Reading was the best thing to do when her mind became this way, and so she clicked on her tiny book light and started the book about Somalia that had been mentioned at that splendid dinner party where the Southern woman lost it. At first the book was dull, but then it picked up and Pam became horrified. It was incredible, all she didn’t know about lives so utterly different from her own. Her plan was to call Bob about it in the morning, but it was that morning when she found out that her job at the hospital was getting phased out, and then Pam had a run of real panic.

Somehow—and it probably had to do with long-ago fantasies—she took hold of the idea that she would become a nurse. So for a few weeks Pam looked into nursing courses, picturing herself filling syringes and taking blood and holding some old woman’s bruised arm in an emergency room, having doctors glance at her respectfully; she saw herself (and maybe she’d finally look into Botox) speaking to young parents who were frightened out of their wits, like those mothers at school who weren’t nice to her. She imagined herself striding through the swinging doors of an operating room, authoritative in all her gestures. (She wished nurses were still required to wear white uniforms and caps instead of the frumpish things they wore these days, all kinds of silly sneakers were allowed, and always those baggy pants.) She pictured herself administering blood transfusions, holding a clipboard, lining up a row of meds.

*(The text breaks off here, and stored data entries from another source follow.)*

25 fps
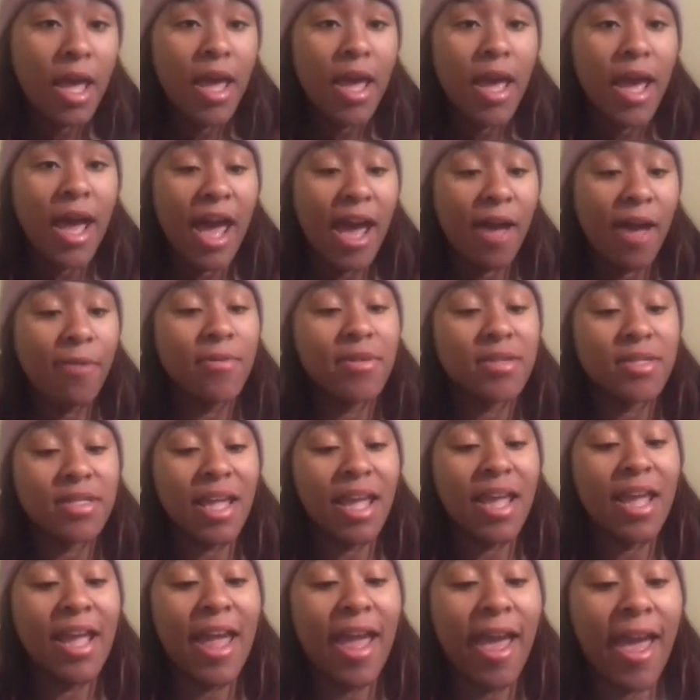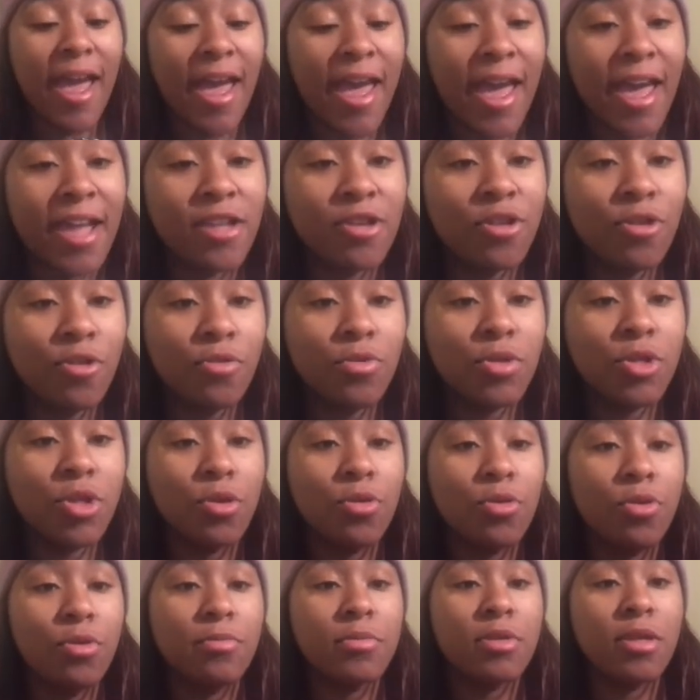I would say add
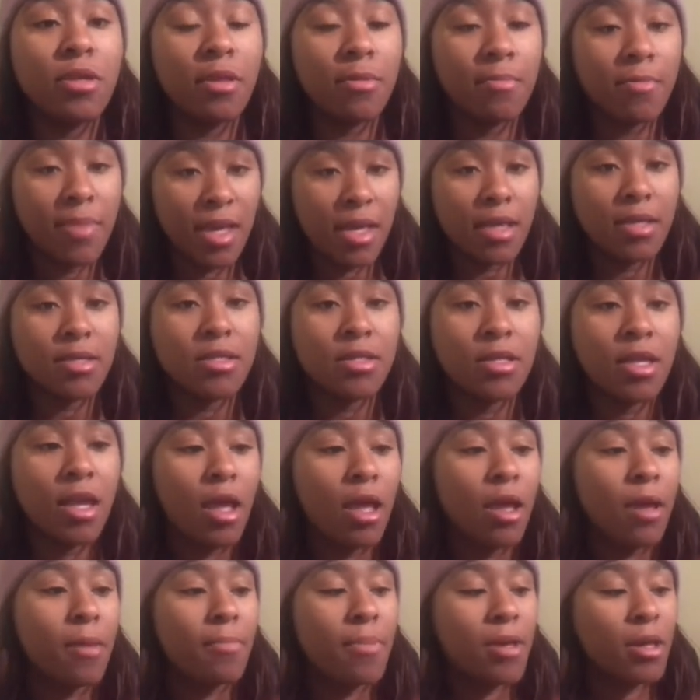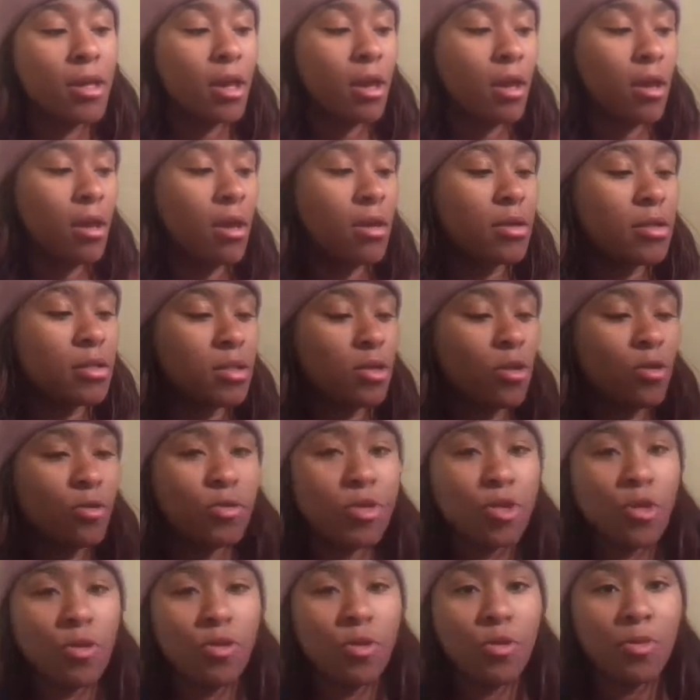YouTube to the mix, because
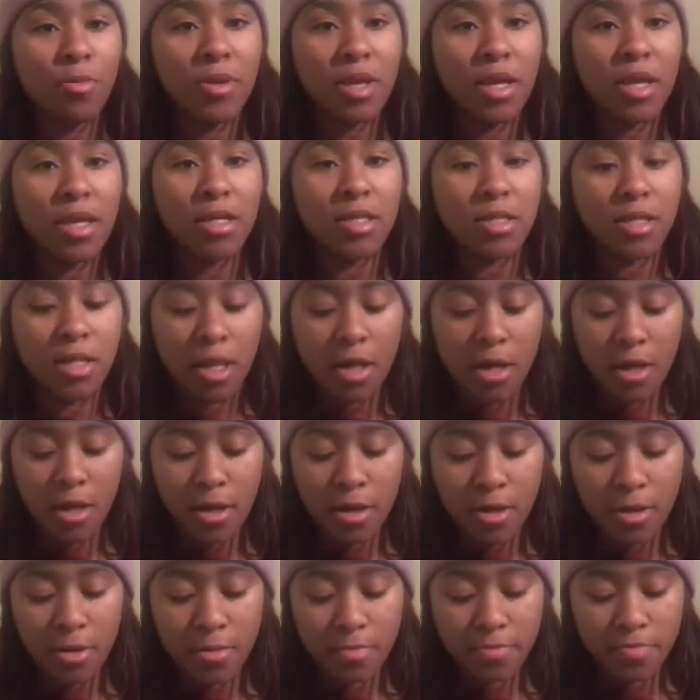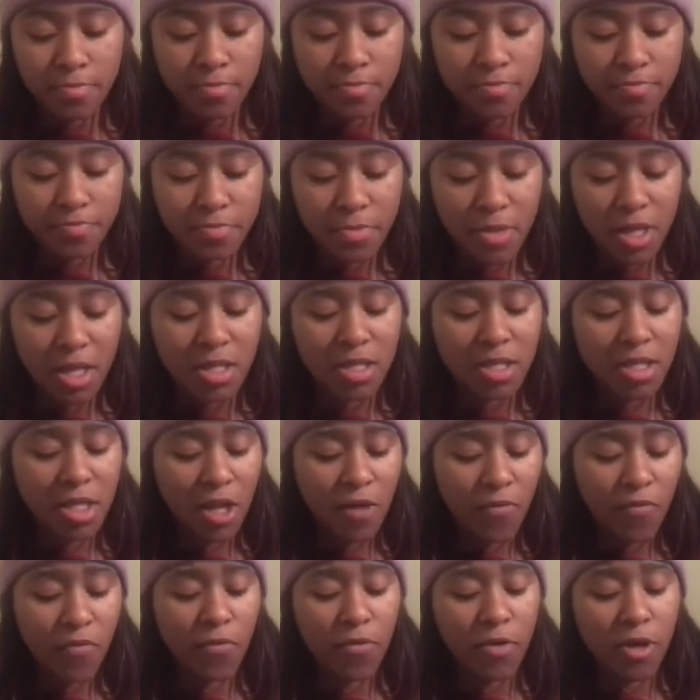YouTube is
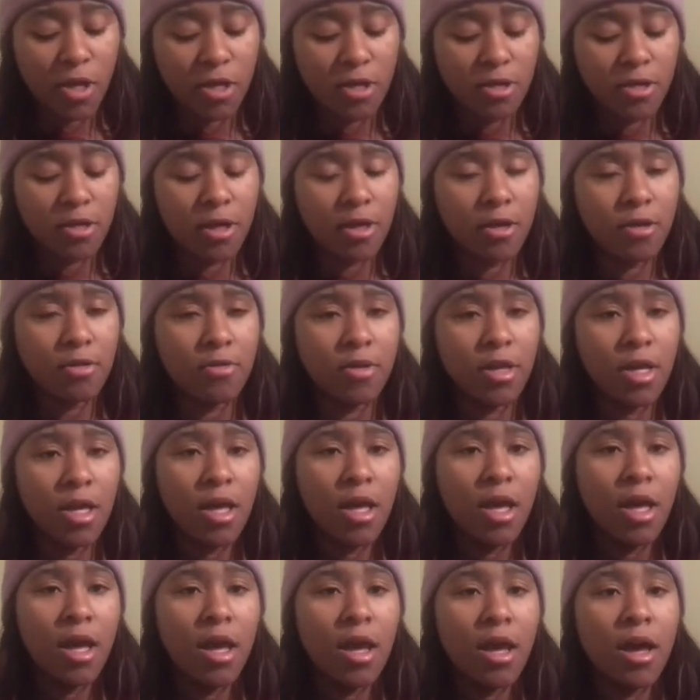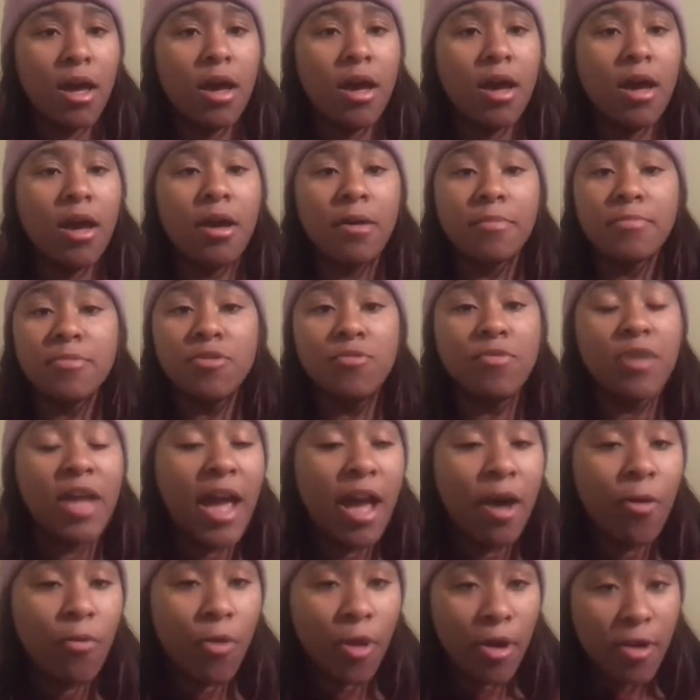different, you know. Do
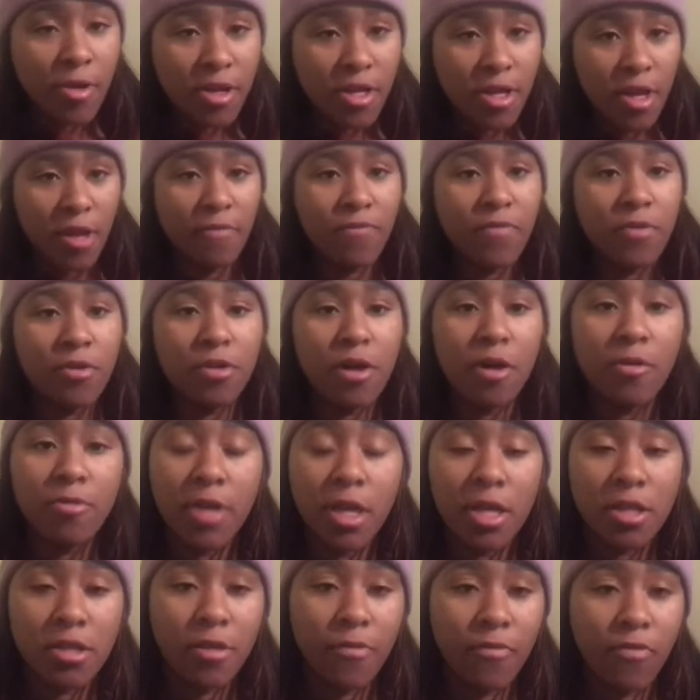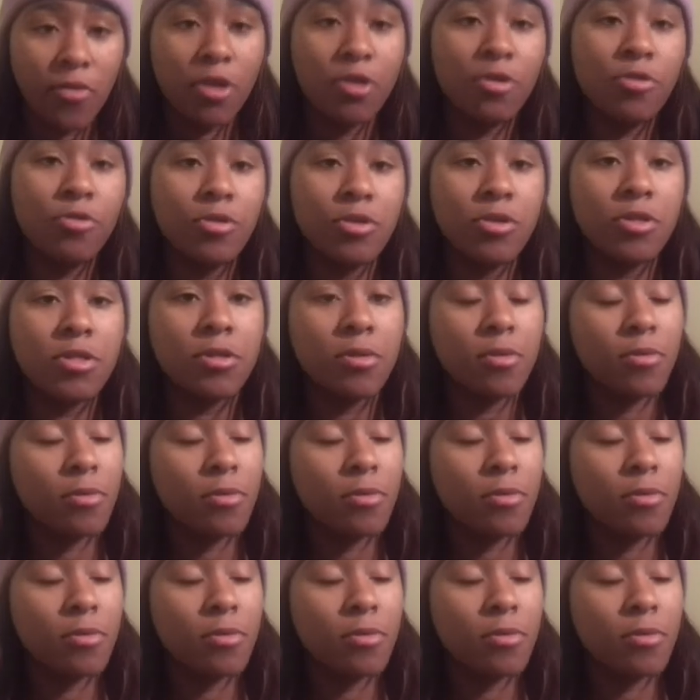not worry if you don't get the views.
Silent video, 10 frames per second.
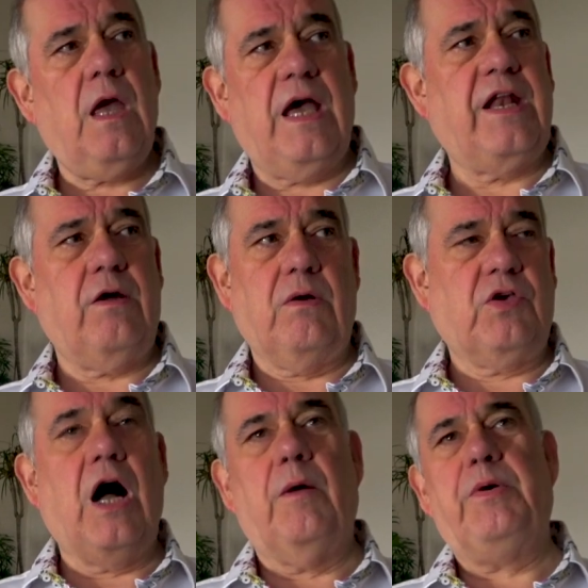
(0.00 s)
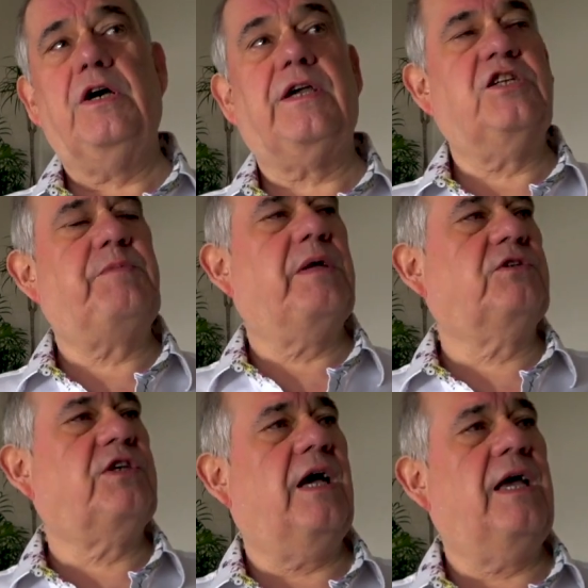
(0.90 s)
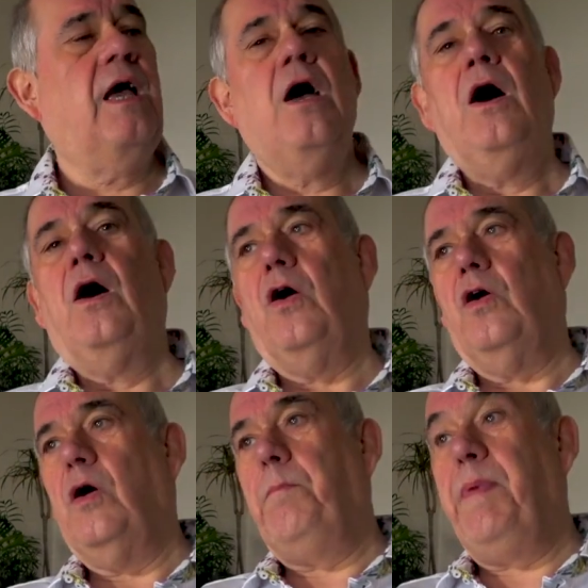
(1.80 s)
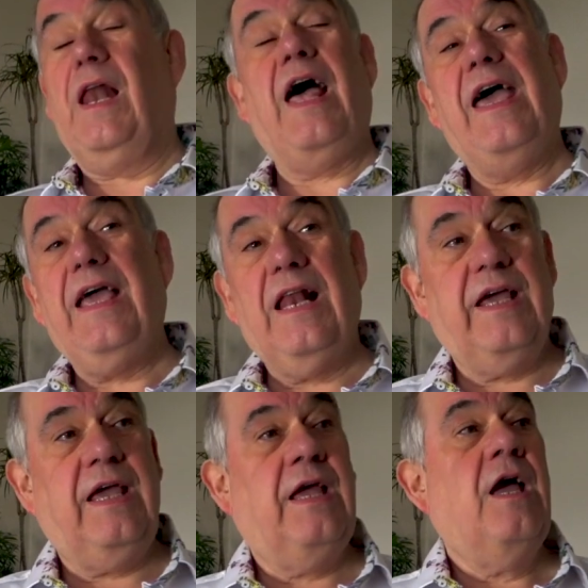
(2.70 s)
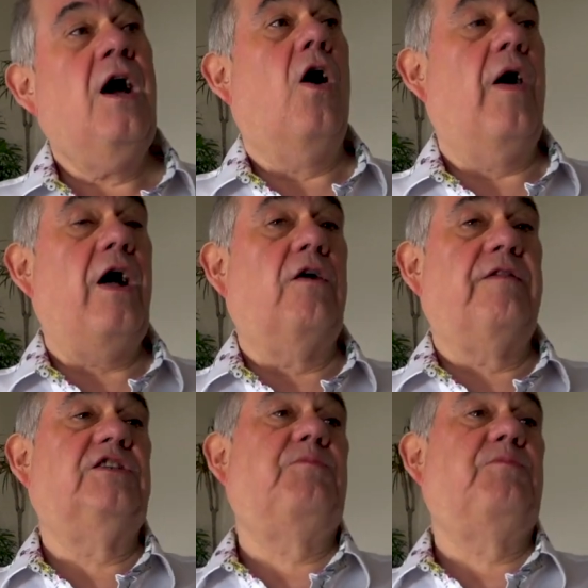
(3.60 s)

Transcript: don't know, Carl Perkins, people say, or Bill Haley, or Elvis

I can’t think of anything worse, Janice told her. Nurses work like mad, on their feet for twelve hours. What if you made a mistake?

Stupidly, that hadn’t occurred to her. Of course she would make a mistake. Except surely people with less intelligence than she were nurses, she saw them all the time at the hospital, gum-snapping, heavy-lidded—ah, but with the confidence of youth. No exchange rate for the confidence of youth.